▸ **Instructions for the task**
Print, word for word, the line containing "[00:00:01.80 to 00:00:02.70]" and all lines beneath it to the end of the entries below. Pictures do not belong in the copy.

▸ **Dataset content**
---*---

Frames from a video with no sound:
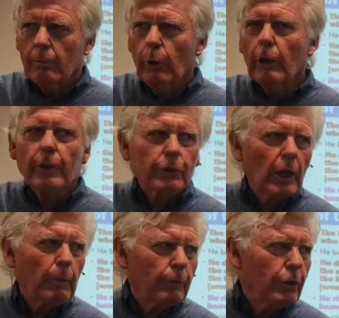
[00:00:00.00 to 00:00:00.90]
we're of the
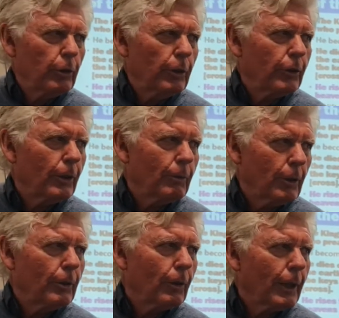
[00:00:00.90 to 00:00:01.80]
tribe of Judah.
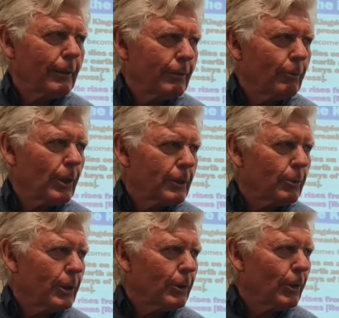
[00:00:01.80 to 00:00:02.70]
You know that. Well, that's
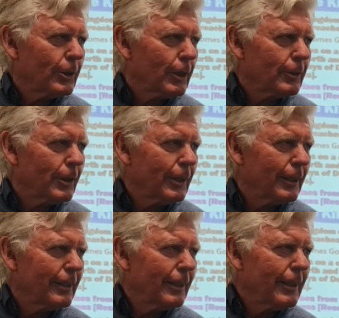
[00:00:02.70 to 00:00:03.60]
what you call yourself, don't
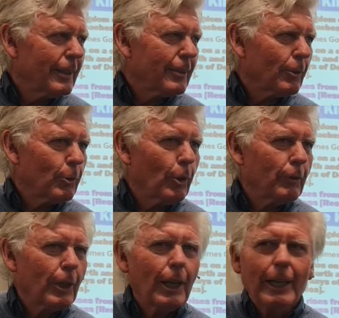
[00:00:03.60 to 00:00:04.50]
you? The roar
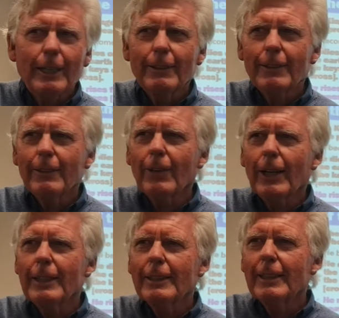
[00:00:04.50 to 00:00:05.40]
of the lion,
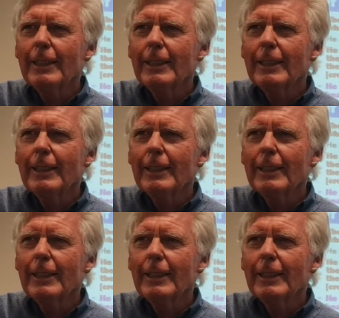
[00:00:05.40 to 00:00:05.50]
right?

---*---

▸ **Response area**
[00:00:01.80 to 00:00:02.70]
You know that. Well, that's
[00:00:02.70 to 00:00:03.60]
what you call yourself, don't
[00:00:03.60 to 00:00:04.50]
you? The roar
[00:00:04.50 to 00:00:05.40]
of the lion,
[00:00:05.40 to 00:00:05.50]
right?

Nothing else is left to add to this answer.